EXERCISE REQUIREMENTS>
What lines of the material below include the string "German"? Copy all of them.

PROVIDED ENTRIES>

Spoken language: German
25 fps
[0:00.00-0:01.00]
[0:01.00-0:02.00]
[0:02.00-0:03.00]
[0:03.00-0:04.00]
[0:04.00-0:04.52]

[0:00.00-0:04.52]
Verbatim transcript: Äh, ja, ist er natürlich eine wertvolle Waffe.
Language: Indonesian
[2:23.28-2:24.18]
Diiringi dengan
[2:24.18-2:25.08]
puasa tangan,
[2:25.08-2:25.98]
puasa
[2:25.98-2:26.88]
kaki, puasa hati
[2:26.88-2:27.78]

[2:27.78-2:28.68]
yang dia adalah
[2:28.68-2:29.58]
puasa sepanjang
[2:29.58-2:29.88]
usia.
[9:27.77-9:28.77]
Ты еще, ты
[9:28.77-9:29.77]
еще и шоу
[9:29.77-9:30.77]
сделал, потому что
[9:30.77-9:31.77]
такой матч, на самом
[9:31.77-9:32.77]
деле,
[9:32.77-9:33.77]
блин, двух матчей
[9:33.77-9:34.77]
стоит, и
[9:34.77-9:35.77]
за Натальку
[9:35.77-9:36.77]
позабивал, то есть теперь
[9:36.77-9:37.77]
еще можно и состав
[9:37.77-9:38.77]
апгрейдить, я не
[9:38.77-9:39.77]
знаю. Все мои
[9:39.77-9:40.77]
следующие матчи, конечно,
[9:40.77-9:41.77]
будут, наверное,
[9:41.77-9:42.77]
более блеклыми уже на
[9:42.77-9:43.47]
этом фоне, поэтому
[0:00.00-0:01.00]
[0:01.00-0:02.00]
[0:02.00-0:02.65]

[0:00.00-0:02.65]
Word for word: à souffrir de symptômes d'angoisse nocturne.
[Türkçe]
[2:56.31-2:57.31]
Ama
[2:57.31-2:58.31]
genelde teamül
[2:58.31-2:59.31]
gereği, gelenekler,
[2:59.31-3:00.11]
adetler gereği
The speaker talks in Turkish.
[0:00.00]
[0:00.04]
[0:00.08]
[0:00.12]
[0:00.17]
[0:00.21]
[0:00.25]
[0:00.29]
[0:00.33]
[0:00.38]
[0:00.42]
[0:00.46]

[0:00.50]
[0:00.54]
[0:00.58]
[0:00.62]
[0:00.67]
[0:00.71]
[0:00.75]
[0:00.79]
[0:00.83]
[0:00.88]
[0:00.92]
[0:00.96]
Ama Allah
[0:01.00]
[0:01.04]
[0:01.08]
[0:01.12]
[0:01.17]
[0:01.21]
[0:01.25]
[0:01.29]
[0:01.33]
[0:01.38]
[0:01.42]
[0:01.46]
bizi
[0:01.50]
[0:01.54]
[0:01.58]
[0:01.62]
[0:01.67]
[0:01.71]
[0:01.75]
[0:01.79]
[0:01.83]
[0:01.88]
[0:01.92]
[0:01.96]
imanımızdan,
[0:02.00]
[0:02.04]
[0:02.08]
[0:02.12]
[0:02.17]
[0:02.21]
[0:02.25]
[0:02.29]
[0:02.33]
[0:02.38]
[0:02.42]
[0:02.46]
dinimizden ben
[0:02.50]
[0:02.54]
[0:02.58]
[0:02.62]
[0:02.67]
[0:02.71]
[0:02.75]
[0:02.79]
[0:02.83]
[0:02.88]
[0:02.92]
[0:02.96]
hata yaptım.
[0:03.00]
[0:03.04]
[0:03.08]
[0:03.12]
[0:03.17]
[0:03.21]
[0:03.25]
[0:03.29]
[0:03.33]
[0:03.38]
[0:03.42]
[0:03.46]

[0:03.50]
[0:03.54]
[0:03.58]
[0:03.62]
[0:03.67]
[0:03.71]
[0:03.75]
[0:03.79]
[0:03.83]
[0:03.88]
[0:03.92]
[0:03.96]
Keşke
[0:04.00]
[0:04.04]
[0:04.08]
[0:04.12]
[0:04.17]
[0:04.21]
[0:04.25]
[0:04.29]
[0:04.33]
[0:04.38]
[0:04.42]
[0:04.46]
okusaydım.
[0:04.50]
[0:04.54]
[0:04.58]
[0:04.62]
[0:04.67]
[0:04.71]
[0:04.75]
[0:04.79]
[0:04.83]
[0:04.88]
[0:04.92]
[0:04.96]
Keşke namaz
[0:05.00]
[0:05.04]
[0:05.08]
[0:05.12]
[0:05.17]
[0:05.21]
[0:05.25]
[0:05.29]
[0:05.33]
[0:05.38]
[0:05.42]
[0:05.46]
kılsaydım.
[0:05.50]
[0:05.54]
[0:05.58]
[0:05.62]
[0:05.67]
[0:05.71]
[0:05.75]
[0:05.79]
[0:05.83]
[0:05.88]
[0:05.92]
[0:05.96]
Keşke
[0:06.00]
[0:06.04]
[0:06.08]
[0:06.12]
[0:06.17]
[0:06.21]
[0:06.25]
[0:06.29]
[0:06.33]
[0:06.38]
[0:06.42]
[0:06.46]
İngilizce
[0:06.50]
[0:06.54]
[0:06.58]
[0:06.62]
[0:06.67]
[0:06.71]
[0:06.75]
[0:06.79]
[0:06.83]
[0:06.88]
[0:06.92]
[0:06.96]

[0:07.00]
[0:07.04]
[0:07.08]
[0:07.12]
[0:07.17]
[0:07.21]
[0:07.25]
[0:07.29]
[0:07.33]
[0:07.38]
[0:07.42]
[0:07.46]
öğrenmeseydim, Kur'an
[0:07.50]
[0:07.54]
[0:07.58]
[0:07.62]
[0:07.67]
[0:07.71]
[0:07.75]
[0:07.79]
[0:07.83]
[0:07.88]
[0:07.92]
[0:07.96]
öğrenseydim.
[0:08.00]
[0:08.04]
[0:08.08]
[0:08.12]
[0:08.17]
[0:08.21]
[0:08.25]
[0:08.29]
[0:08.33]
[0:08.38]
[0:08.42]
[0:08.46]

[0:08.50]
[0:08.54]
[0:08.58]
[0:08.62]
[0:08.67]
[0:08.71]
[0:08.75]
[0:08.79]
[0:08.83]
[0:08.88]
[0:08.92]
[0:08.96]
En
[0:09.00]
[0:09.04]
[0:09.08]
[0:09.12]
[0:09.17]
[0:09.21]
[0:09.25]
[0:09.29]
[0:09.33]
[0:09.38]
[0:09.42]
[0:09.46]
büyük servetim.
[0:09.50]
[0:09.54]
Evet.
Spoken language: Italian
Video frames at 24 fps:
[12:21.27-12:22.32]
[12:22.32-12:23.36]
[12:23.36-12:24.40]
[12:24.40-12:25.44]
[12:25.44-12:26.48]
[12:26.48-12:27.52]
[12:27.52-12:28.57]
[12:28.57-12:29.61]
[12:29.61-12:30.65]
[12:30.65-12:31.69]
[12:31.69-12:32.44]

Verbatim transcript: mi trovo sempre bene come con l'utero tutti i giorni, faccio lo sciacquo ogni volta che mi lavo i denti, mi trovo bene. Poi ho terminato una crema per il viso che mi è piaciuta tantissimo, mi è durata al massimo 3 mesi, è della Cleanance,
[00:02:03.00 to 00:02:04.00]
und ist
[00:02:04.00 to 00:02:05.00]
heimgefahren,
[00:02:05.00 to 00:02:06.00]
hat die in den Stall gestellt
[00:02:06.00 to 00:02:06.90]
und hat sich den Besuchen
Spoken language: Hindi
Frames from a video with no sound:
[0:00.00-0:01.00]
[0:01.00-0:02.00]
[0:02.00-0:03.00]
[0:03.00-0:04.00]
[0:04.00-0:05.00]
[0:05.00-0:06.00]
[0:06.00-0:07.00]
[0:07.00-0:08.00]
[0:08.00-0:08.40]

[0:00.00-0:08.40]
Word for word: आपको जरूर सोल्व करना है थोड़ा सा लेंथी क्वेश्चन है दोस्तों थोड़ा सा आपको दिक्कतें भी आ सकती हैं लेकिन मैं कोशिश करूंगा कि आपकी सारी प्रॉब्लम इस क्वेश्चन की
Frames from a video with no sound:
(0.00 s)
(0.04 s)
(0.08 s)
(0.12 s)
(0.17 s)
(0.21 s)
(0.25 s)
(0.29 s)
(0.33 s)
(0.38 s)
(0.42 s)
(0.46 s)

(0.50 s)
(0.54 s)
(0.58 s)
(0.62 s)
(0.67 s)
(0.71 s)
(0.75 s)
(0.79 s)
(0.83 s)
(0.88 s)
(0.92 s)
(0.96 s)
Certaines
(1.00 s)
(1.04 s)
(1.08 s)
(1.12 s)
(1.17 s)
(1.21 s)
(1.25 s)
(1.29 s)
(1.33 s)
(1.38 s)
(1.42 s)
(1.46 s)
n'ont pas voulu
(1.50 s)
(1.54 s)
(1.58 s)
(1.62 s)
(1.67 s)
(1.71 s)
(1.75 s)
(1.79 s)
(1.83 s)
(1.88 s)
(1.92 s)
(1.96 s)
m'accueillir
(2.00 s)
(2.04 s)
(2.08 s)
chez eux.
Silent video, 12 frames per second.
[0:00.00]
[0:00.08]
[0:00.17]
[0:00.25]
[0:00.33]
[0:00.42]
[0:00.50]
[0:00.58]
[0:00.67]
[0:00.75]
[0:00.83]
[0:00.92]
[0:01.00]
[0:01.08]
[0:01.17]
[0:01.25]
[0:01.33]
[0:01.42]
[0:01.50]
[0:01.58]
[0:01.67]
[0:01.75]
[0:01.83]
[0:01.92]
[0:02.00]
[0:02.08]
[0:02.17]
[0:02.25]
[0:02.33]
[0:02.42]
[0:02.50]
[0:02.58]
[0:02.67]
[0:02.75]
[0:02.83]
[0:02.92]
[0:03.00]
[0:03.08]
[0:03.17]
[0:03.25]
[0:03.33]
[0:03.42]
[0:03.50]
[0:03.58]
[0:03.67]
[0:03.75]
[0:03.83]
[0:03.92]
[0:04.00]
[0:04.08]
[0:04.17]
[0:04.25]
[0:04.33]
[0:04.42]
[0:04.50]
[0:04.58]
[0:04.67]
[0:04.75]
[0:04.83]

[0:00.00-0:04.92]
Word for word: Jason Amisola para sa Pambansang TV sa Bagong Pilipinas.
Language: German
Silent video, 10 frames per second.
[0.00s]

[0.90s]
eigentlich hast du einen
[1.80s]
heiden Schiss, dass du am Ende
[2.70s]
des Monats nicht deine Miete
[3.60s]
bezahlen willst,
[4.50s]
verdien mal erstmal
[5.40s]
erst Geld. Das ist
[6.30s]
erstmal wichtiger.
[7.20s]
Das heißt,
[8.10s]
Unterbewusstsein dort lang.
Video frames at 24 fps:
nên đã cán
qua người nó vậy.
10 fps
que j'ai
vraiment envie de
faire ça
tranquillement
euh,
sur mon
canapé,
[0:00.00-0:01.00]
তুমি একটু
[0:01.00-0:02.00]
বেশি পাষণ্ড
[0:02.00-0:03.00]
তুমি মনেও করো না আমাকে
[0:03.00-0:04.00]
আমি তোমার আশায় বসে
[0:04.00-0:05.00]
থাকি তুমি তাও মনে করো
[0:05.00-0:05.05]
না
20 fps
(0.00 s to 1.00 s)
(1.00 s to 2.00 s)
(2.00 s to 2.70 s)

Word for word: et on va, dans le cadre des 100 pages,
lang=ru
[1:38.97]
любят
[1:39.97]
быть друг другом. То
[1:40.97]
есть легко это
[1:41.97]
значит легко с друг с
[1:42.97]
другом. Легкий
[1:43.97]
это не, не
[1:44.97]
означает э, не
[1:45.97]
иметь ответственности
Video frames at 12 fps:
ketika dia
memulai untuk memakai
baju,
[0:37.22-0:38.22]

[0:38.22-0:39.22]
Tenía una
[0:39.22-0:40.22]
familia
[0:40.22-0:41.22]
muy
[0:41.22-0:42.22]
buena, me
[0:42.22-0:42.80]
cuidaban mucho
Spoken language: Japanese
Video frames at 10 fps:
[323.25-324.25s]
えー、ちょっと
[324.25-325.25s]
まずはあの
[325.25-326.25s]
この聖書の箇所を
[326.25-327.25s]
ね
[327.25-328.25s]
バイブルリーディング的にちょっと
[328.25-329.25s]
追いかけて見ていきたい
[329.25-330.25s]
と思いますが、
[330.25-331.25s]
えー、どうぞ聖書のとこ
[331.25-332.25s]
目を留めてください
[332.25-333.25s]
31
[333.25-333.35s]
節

SOLUTION>
Spoken language: German
Language: German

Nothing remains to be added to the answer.